In order to start using JupyterLab you need to have python install on you machine. In order to avoid breaking existing python installations in terms of dependencies. You should always create a seperate python environment wich will serve as the environment hosting JupyterLab.

It is possible to create python environments using tools such as virtualenv or the build in module venv. However we will use conda to create an python environment. Conda is also a package management tool like pip, but with better dependency solving during package installation.

Install Miniconda and use the conda cli to create a new python environment.

The create command can look like this.

conda create --name MyEnvName python=3.7 -c conda-forge

Activate the conda environment.

conda activate MyEnvName

When the python environment is active every subsequent package that is installed using the conda install command will only be install in the active environment, thus keeping all other Python installations clean.

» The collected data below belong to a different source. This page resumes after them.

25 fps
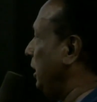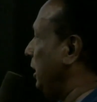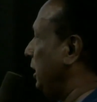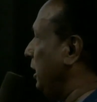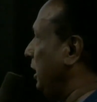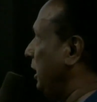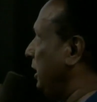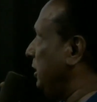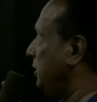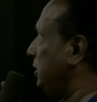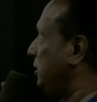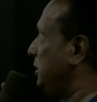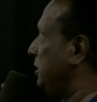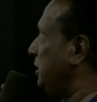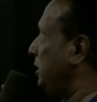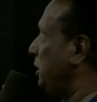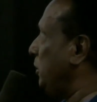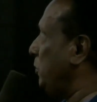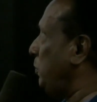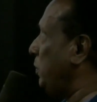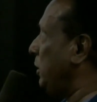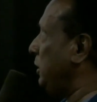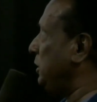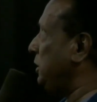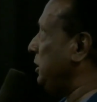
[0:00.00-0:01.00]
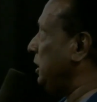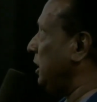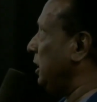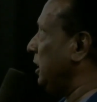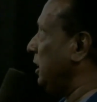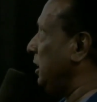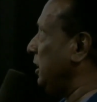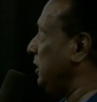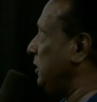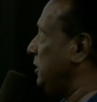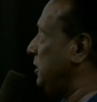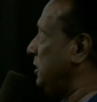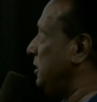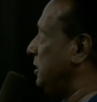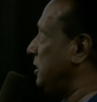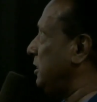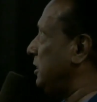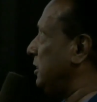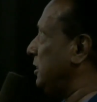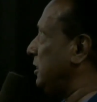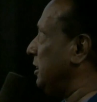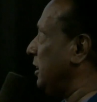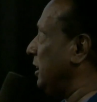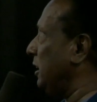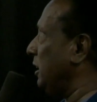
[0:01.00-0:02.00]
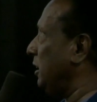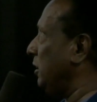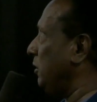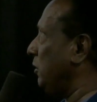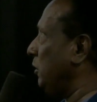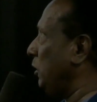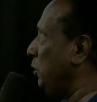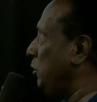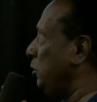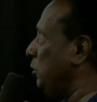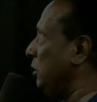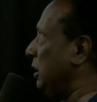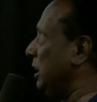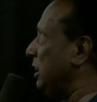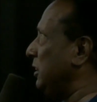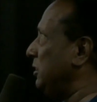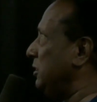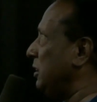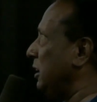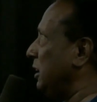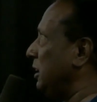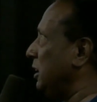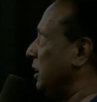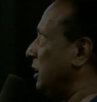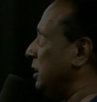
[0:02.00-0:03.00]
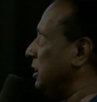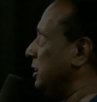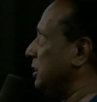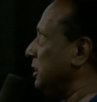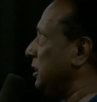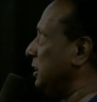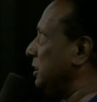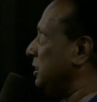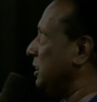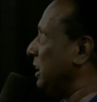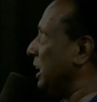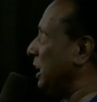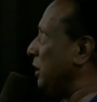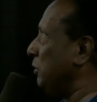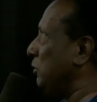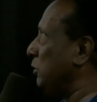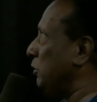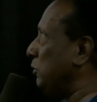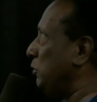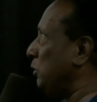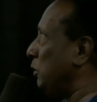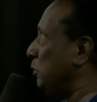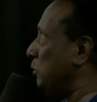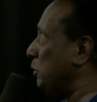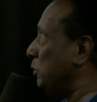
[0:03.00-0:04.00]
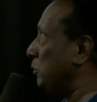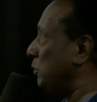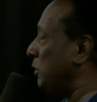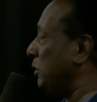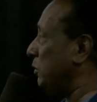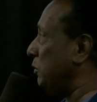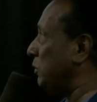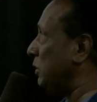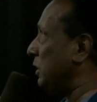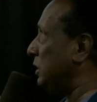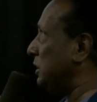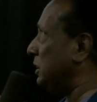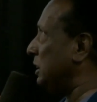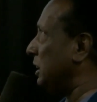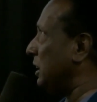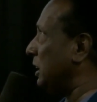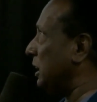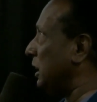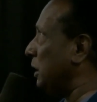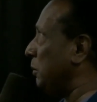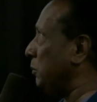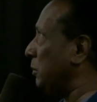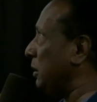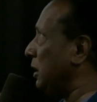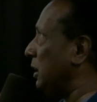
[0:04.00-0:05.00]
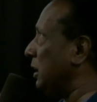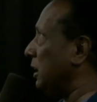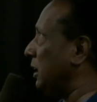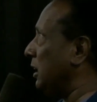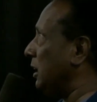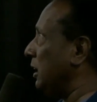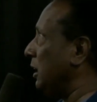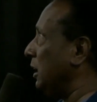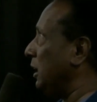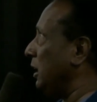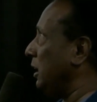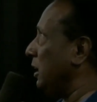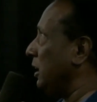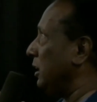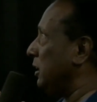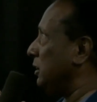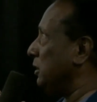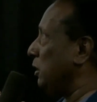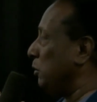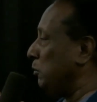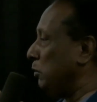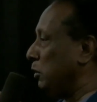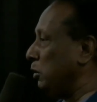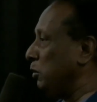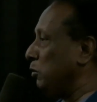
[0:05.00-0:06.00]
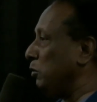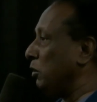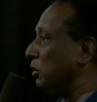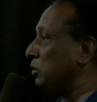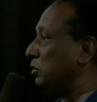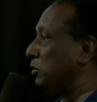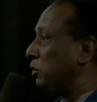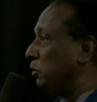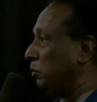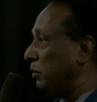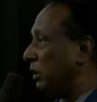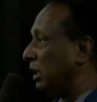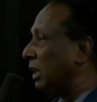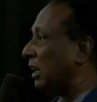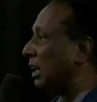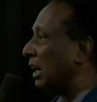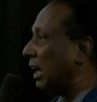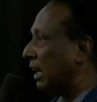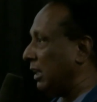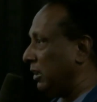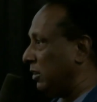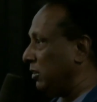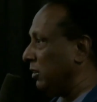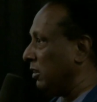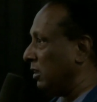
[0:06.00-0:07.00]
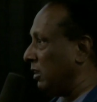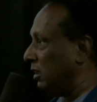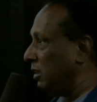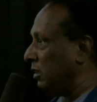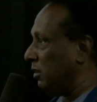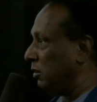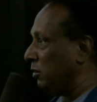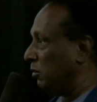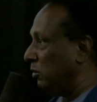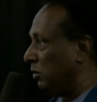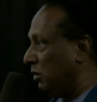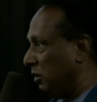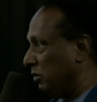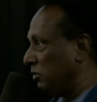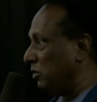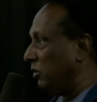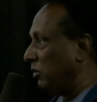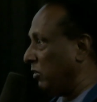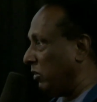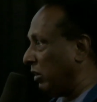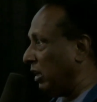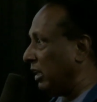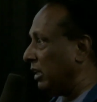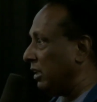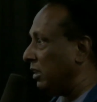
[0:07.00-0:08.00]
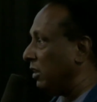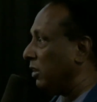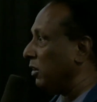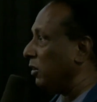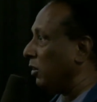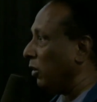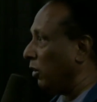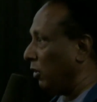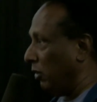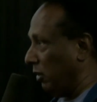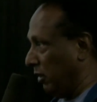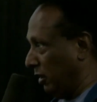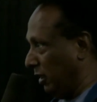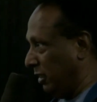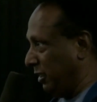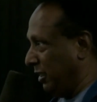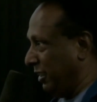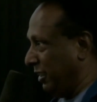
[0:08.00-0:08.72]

his depression is, how do I say, this kind of a form of depression. Someone who wants to be a writer who doesn't write at all.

You can read more about conda environments here if you want to learn more about conda and how to set up a data science environment.

JupyterLab installation

In order to install jupyter lab you can use the following conda command.

conda install -c conda-forge jupyterlab

After installation JupyterLab can be activated by running the following command from the activated python environment. Before running Jupyter lab it is a good idea to cd into the folder which will be your working directory.

jupyter lab

JupyterLab should now be running on http://localhost:8888/lab.


Start a new notebook by clicking on one of the environments below Notebook. In order to add your conda environment as an option, you need to add it as an Kernal. Executing the following command from your activated conda environment.

python -m ipykernel install --user --name=MyKernalName

Now your python environment should be one of the options to start a notebook from.


Click on your environment to start a new notebook on JupyterLab.


That’s it, now you have a created your own python conda environment, installed JupyterLab, added your python environment as a Kernal to Jupyter Lab and started a notebook using your Kernal inside Jupyter Lab.